The Admiral was a well-built man of more than medium stature, long visaged with cheeks somewhat high, but neither fat nor thin. He had an aquiline nose and his eyes were light in color; his complexion too was light, but kindling to a vivid red. In youth his hair was blond, but when he came to his thirtieth year it all turned white. [i.e., phenotypically, Columbus couldn't have been more distinct from the average southern Italian.] (Source)
Marconi "was born on 25 April in Bologna, Italy, second son of a wealthy Italian landowner and an Irish mother." Not only was Marconi not southern Italian, he was half Irish. Marconi "inherited his fair hair, blue eyes, and a large pair of ears from his mother". A comparable pattern can be seen in earlier Italian achievement. According to Guenther:
[T]he Italian Renaissance is seen clearly as a renewed flow of Nordic blood into the life of a people and its soul. Down to the beginning of the fifteenth century we find, indeed, in documents many Italians given as descendants of Lombards, Alamans, and so on (ex Alamannorum genere; legibus vivens Langobardorum). . . . Giotto, Masaccio, Filippo Lippi, Donatello, Signorelli, Botticelli, Leonardo da Vinci, Andrea del Sarto, Titian, Dante, Pico della Mirandola, Petrarch, Tasso, Galileo — all are of Nordic blood, and, when they are artists, depict men of the Nordic type. . . . The greatest men of the time are almost without exception from districts that formerly were settled by Germanic tribes; and their Nordic blood can often be shown in the details of their descent.
As Charles Murray notes:
. . . Italy's largest city during the Renaissance was Naples, and yet Naples, along with the rest of southern Italy, has almost no dots at all. Why not? A plausible explanation is that for practical purposes Naples and southern Italy were not part of what we think of as Renasissance Italy. (2003: 357)
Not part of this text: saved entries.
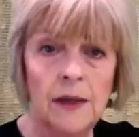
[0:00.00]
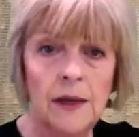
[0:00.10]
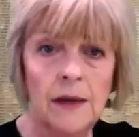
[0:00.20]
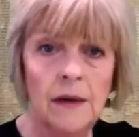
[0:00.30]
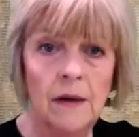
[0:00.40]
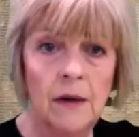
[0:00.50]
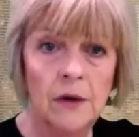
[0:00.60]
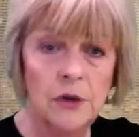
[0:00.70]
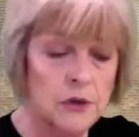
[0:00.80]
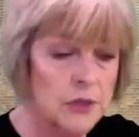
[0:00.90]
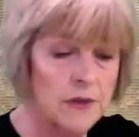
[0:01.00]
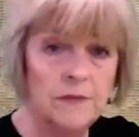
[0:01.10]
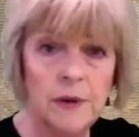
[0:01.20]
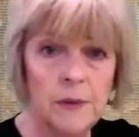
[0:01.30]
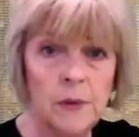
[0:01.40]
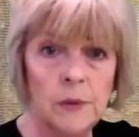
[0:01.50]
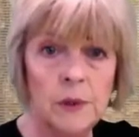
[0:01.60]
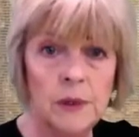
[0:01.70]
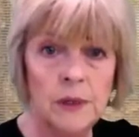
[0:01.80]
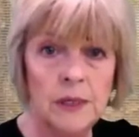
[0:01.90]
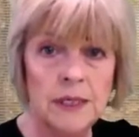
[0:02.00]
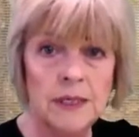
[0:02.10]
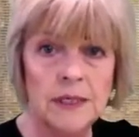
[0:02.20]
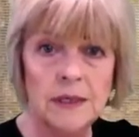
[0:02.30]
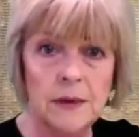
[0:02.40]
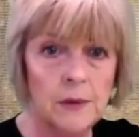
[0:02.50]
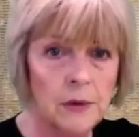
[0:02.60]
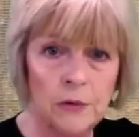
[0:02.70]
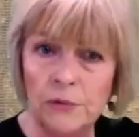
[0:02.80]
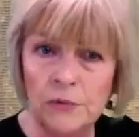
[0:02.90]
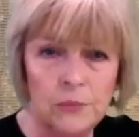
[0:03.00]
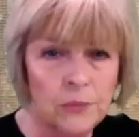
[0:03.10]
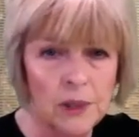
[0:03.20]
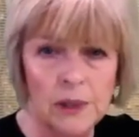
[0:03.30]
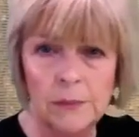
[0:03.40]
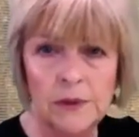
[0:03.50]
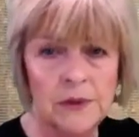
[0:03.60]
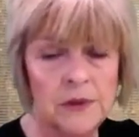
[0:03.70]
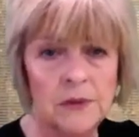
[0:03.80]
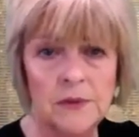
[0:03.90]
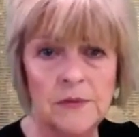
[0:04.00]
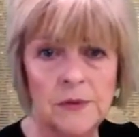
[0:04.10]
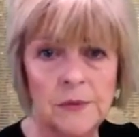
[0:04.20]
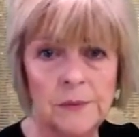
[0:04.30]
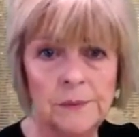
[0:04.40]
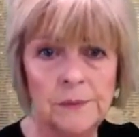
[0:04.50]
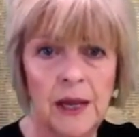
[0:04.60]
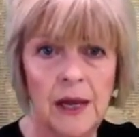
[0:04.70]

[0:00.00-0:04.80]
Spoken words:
they are usually very organized, they're incredibly dutiful,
Above: map showing different levels of accomplishment within Italy (Murray 2003).

Guenther mentions the research of Woltmann:

Woltmann, Die Germanen und die Renaissance in Italien, 1905, out of 200 celebrated Italians found 81·6 per cent. light-eyed, 63 per cent. blond, 24 per cent. brown-haired, 13 per cent. black-haired.
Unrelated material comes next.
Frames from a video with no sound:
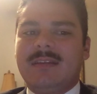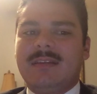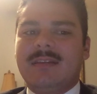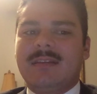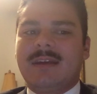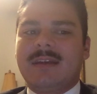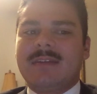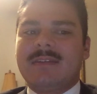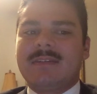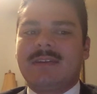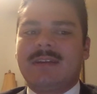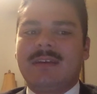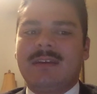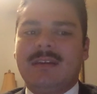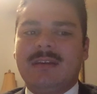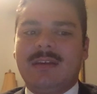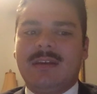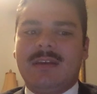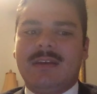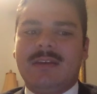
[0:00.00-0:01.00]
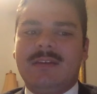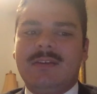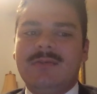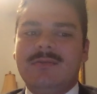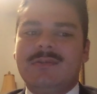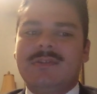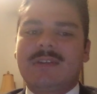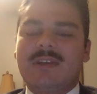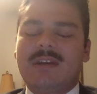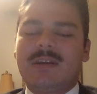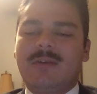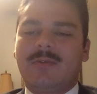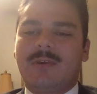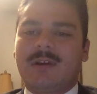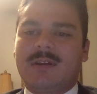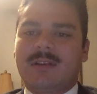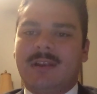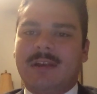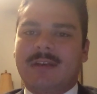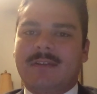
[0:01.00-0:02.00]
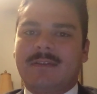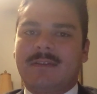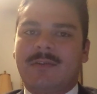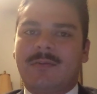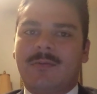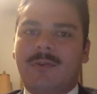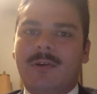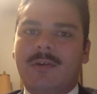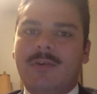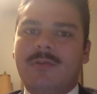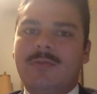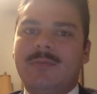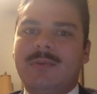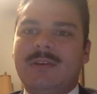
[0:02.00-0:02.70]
that is a huge thing where I'd like to grow,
Karl Earlson expands on this point:

. . . we should not neglect the researches of Woltmann (1905). Woltmann studied portrait paintings, busts and written descriptions, to ascertain the physical features of the great men of the Italian Renaissance. He revealed that many of the individuals in question, such as Leonardo da Vinci, Tasso, Galileo, etc., were of Germanic descent, and that they possessed Nordic racial characteristics. The results of his investigations, were as follows: of the 125 men whose eye colour could be discerned, 102 had blue, blue-grey or blue-green eyes; 18 had brown or brown-grey eyes; and 5 had eyes of mixed pigmentation. Of the 108 men whose hair colour could be accurately determined, 68 had blond or red hair; 26 had brown hair; and 14 had black hair. [Woltmann (1905) 143-144.] Woltmann also discovered that most of the noble families who ruled over much of Northern Italy, produced blond individuals throughout their generations. Such families as the d’Este of Ferrara, the Bentivoglia of Bologna and the Sforza of Milan, were all largely blond-haired and blue-eyed. [Woltmann (1905) 42-49.]

Conclusion

Few countries show as great a contrast between regions, in terms of genetics and economic productivity, as that found in Italy between the north and the south. RM attempts to minimize these differences in order to feel better about himself, but the differences remain.

Sources

Di Giacomo et al. Clinal patterns of human Y chromosomal diversity in continental Italy and Greece are dominated by drift and founder effects. Molecular Phylogenetics and Evolution. In Press.

Murray, Charles. Human Accomoplishment. New York: HarperCollins, 2003.

Wright, J. K. The Geographical Lore of the Time of the Crusades: A Study in the History of Medieval Science and Tradition in Western Europe. New York: Dover Publications, 1965.